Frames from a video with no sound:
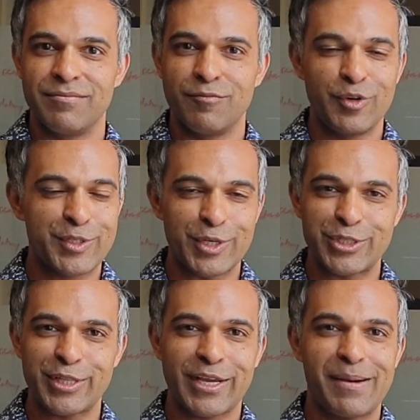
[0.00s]

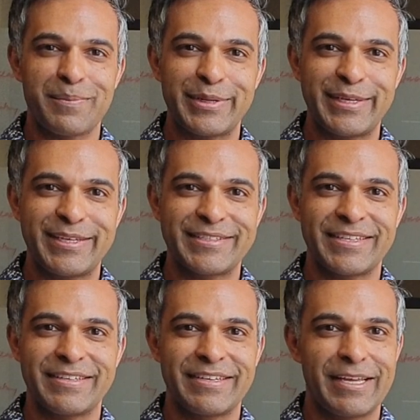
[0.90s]
researching the companies
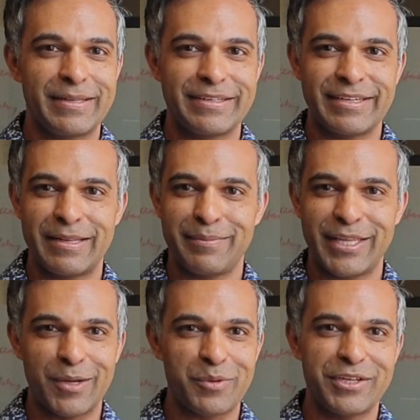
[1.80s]
and
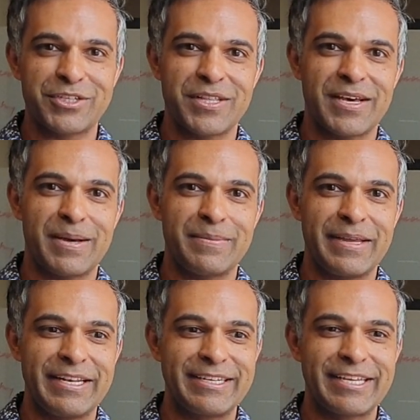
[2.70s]
meeting with each of them
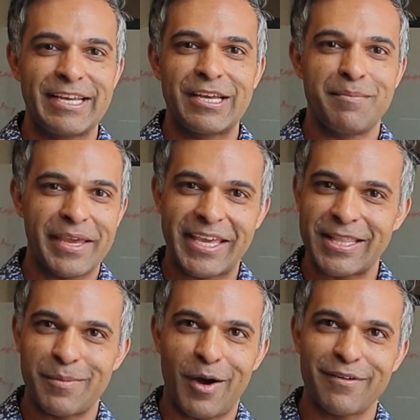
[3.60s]
and making
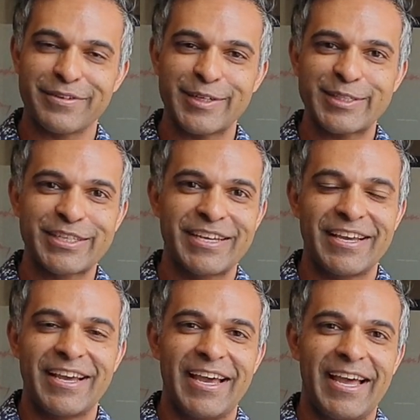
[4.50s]
them offers,
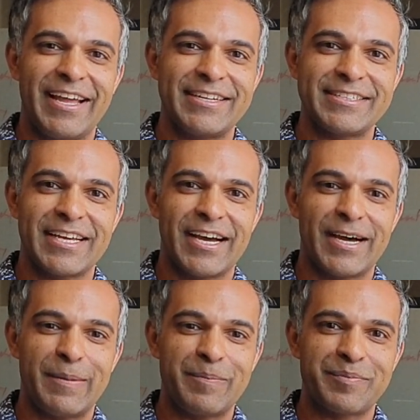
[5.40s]
and
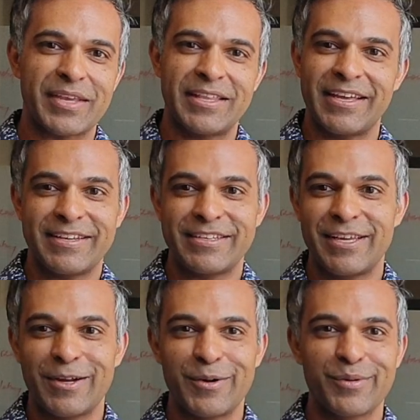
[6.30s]
then
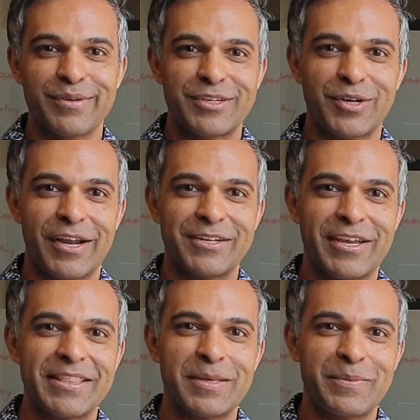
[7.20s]
trying to
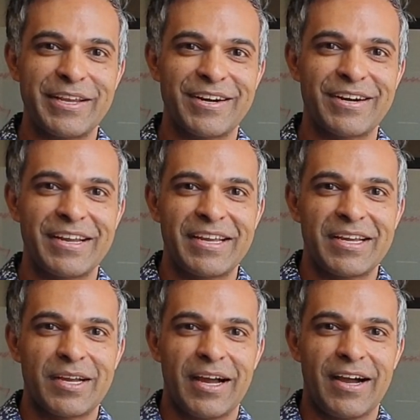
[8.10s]
get them here.
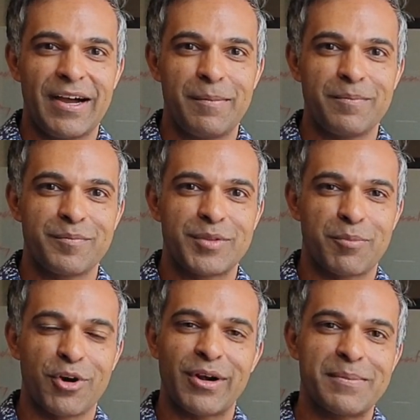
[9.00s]
The
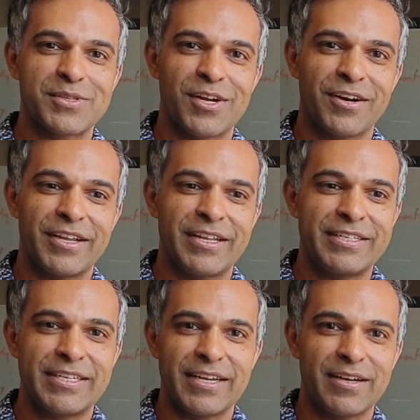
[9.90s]
program
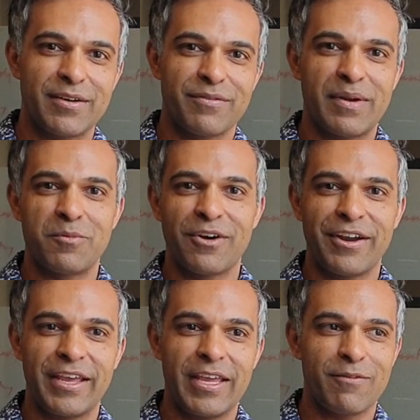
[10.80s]
started
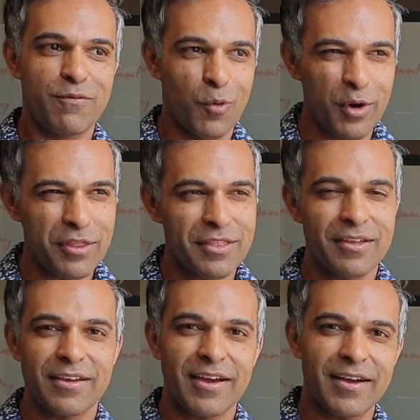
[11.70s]
February 4th,
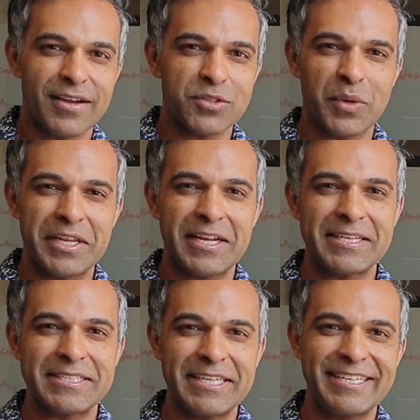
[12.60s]

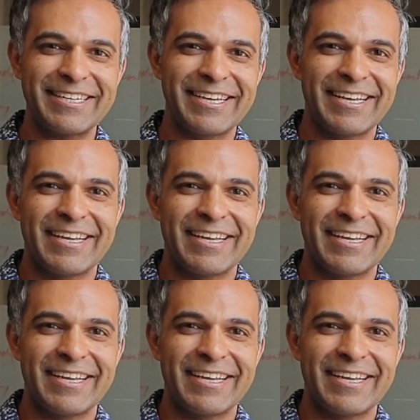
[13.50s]
2019.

··········

#### HOW TO COMPLETE THIS TASK:
Please retype the whole of the data precisely, omitting pictures.

#### EXPECTED ANSWER:
Frames from a video with no sound:
[0.00s]

[0.90s]
researching the companies
[1.80s]
and
[2.70s]
meeting with each of them
[3.60s]
and making
[4.50s]
them offers,
[5.40s]
and
[6.30s]
then
[7.20s]
trying to
[8.10s]
get them here.
[9.00s]
The
[9.90s]
program
[10.80s]
started
[11.70s]
February 4th,
[12.60s]

[13.50s]
2019.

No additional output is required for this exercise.